» Problem to work on: Output each of the entries exactly, skipping every picture they contain.

(Saved entries)

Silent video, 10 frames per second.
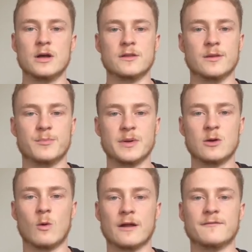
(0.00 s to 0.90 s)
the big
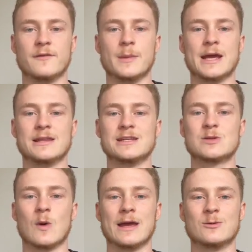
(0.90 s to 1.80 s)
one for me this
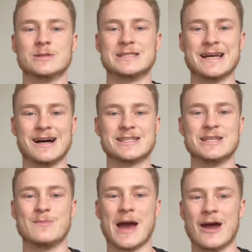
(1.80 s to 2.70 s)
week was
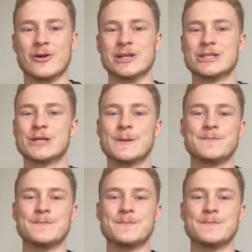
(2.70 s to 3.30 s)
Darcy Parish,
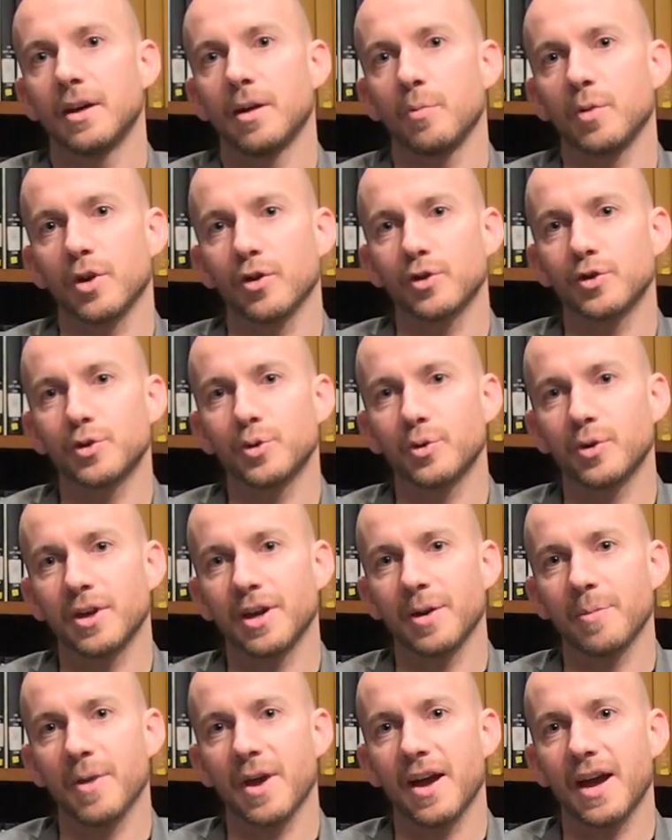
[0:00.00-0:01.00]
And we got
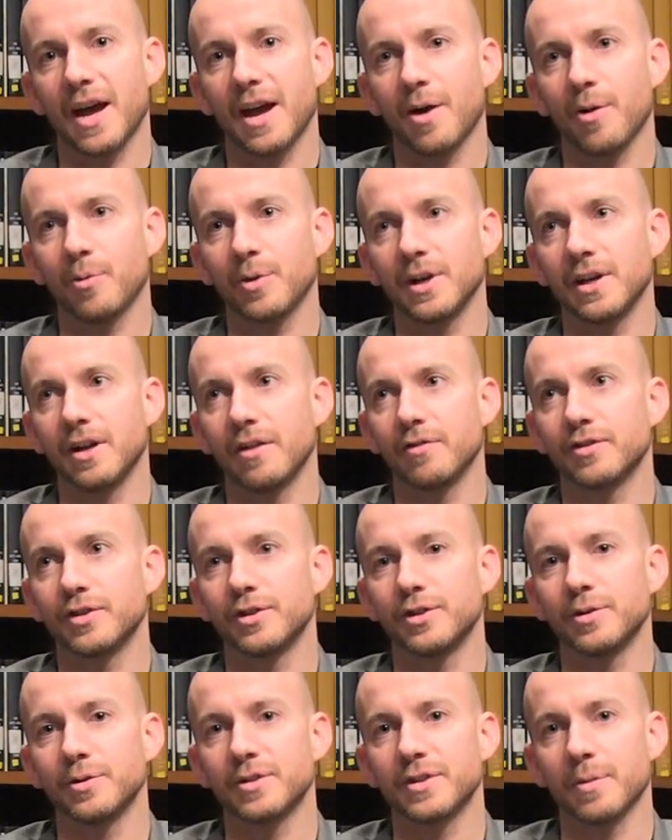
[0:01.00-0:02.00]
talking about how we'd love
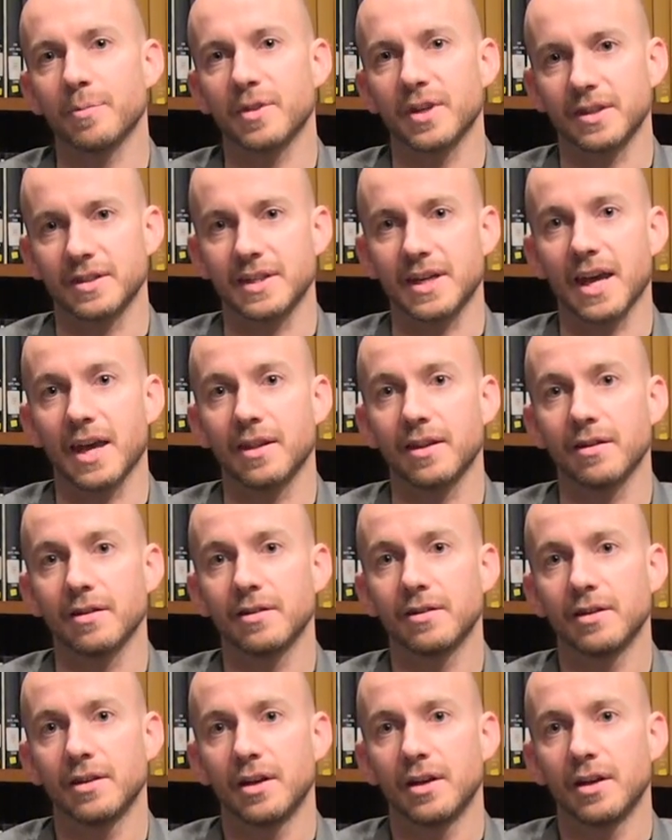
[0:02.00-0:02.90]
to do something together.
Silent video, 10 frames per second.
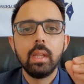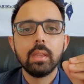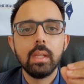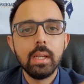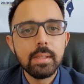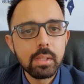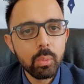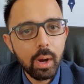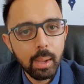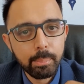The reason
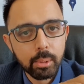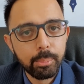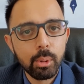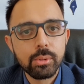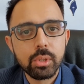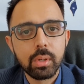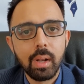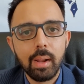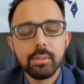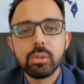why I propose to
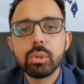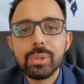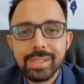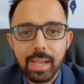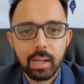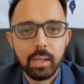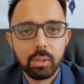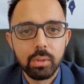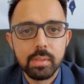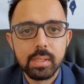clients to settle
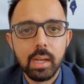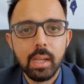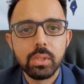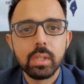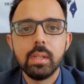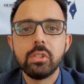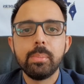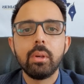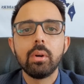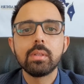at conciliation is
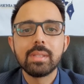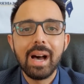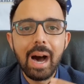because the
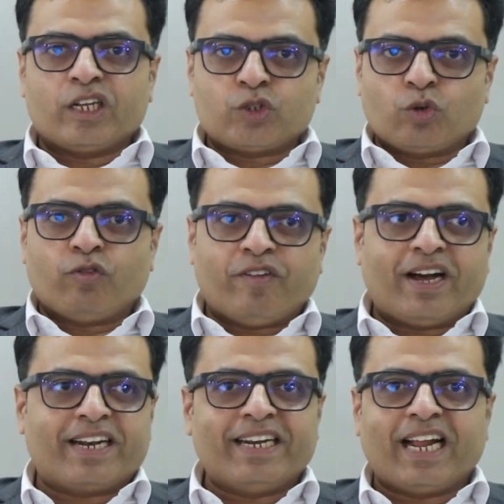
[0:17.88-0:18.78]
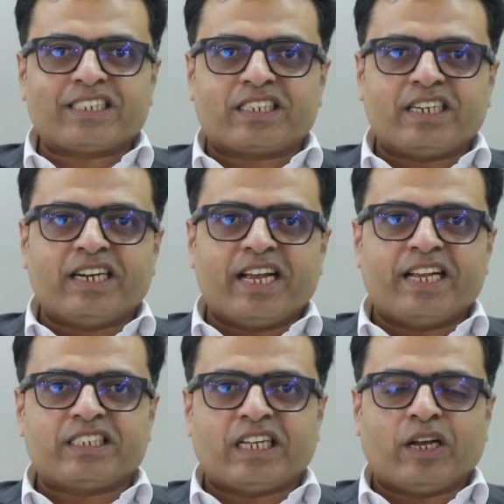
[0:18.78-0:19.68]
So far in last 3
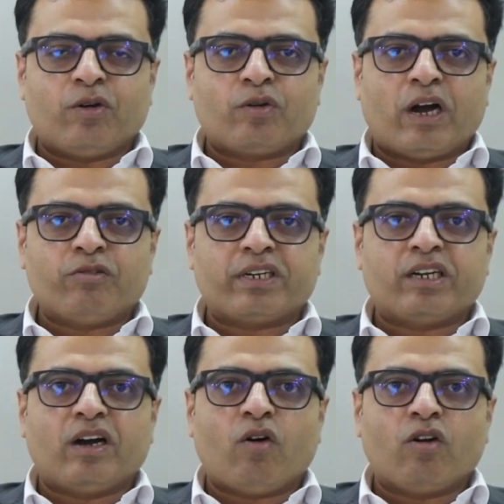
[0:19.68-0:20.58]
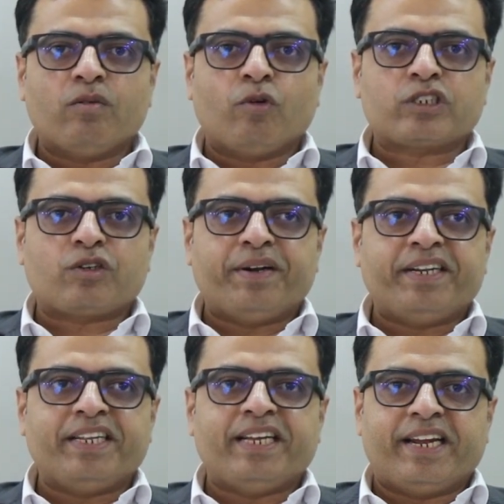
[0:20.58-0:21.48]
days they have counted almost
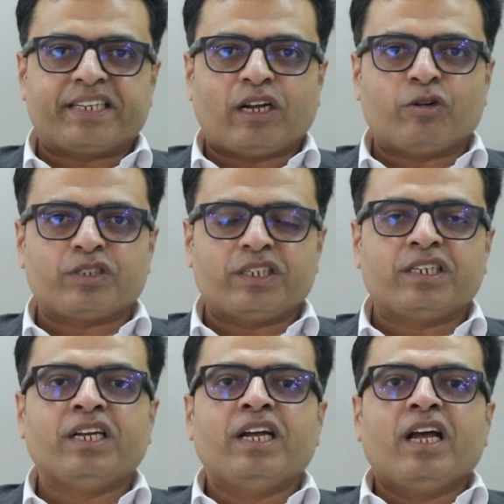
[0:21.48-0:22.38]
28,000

» Answer box:
Silent video, 10 frames per second.
(0.00 s to 0.90 s)
the big
(0.90 s to 1.80 s)
one for me this
(1.80 s to 2.70 s)
week was
(2.70 s to 3.30 s)
Darcy Parish,
[0:00.00-0:01.00]
And we got
[0:01.00-0:02.00]
talking about how we'd love
[0:02.00-0:02.90]
to do something together.
Silent video, 10 frames per second.
The reason
why I propose to
clients to settle
at conciliation is
because the
[0:17.88-0:18.78]
[0:18.78-0:19.68]
So far in last 3
[0:19.68-0:20.58]
[0:20.58-0:21.48]
days they have counted almost
[0:21.48-0:22.38]
28,000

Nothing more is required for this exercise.